Proteins detected by IB (A), proliferation (C), and colony formation in soft agar (D) in SW480 and A549 cells expressing the indicated plasmids. (B) Quantitation of the IB data shown in (A). (E–G) CRY2, CRY1, and FBXL3 expression in human tumor vs. normal samples.

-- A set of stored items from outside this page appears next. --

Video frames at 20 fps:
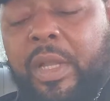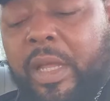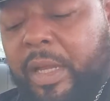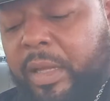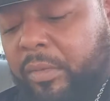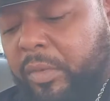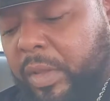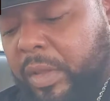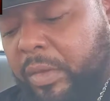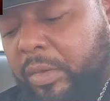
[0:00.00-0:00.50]

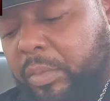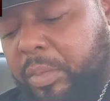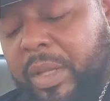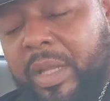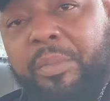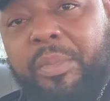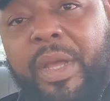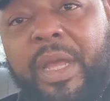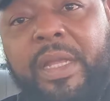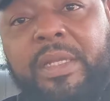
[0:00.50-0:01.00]
Like whether you
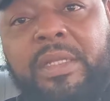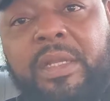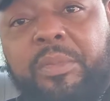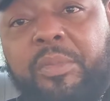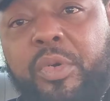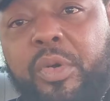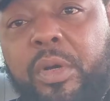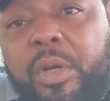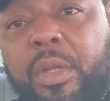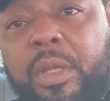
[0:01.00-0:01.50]
play
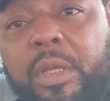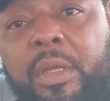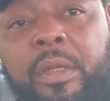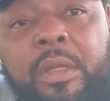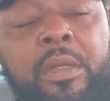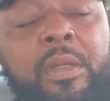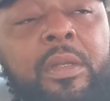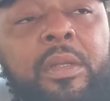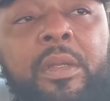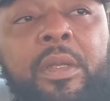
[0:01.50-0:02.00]
basketball or
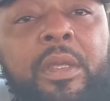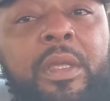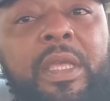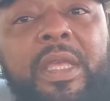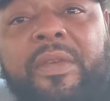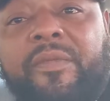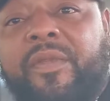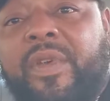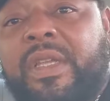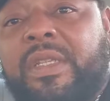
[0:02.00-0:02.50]

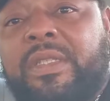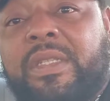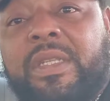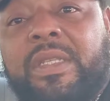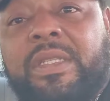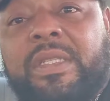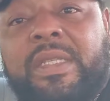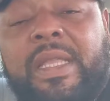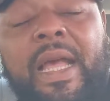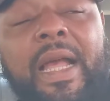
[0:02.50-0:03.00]
invest
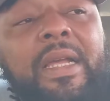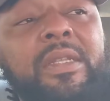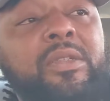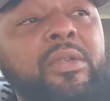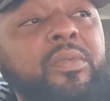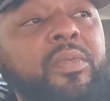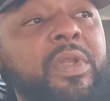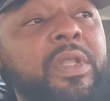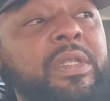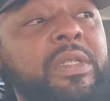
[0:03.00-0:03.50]
in
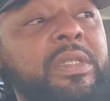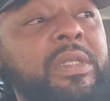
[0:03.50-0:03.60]
stocks or real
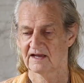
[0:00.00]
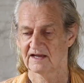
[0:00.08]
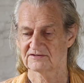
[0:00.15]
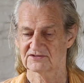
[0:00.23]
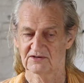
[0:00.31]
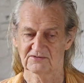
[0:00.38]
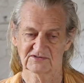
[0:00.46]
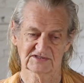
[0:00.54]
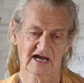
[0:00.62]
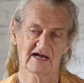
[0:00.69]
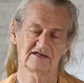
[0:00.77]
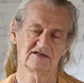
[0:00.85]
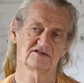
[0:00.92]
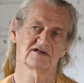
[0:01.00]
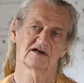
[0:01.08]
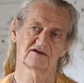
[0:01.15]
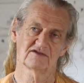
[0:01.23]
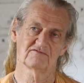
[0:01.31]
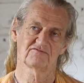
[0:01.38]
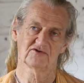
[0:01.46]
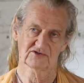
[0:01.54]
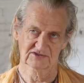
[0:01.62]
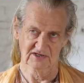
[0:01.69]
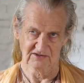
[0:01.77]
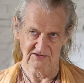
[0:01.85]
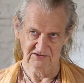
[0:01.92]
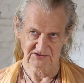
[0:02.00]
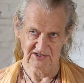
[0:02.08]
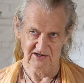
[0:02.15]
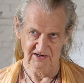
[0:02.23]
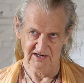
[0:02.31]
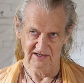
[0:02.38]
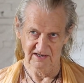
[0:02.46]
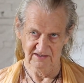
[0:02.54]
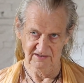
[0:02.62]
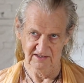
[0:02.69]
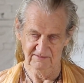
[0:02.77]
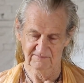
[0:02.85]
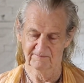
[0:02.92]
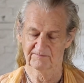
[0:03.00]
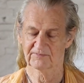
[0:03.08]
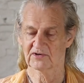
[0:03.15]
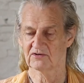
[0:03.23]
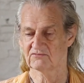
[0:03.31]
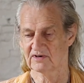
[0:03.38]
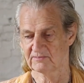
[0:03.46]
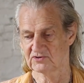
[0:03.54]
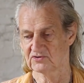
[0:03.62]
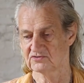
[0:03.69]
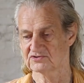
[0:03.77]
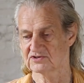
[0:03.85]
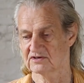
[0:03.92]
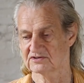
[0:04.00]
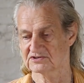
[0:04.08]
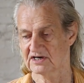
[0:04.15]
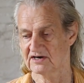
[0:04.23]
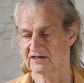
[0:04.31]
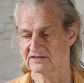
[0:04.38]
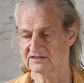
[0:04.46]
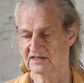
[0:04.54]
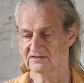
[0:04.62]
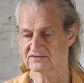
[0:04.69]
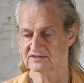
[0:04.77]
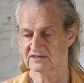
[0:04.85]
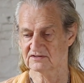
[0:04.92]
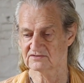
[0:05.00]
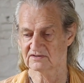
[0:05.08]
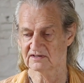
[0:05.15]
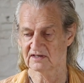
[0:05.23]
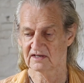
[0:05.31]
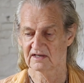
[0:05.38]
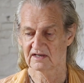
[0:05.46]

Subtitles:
So there's Adi Shankar, the first Shankaracharya, and then Ramanuja Acharya, 10th century.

Figure 7. CRY2 deletion enhances MYC-driven lymphoma in vivo. See also Figure S6

(A) Proteins detected by IB in spleen samples taken from 6-week-old EμMyc^+/−;Cry2^+/+ and EμMyc^+/−;Cry2^−/− littermates. (B) Quantitation of proteins from WB in (A). (C) mRNA expression measured by qPCR in spleen samples used in (A). (D) Numbers of solid tumors observed in the indicated locations in EμMyc^+/−;Cry2^+/+ and EμMyc^+/−;Cry2^−/− littermates of the indicated ages or at the time of sacrifice necessitated by advanced disease progression. LN, lymph node. (E,F) Total combined tumor weight (E) and survival (F) at time of sacrifice due to advanced disease progression in EμMyc^+/−;Cry2^+/+ (black, N=19) and EμMyc^+/−;Cry2^−/− (red, N=15) littermates. In (B,C) data represent the mean ± s.d. of samples from 5 mice for which IB data is shown in (A). In (B,E) * P<0.05, ** P<0.01 by t-test. In (F), P value is from log-rank calculations. (G) Schematic model for the role of CRY2 as a cofactor for SCF^FBXL3-driven ubiquitylation of phosphorylated c-MYC. (H) Deletion of Cry2 may contribute to cellular transformation in a pleiotropic manner.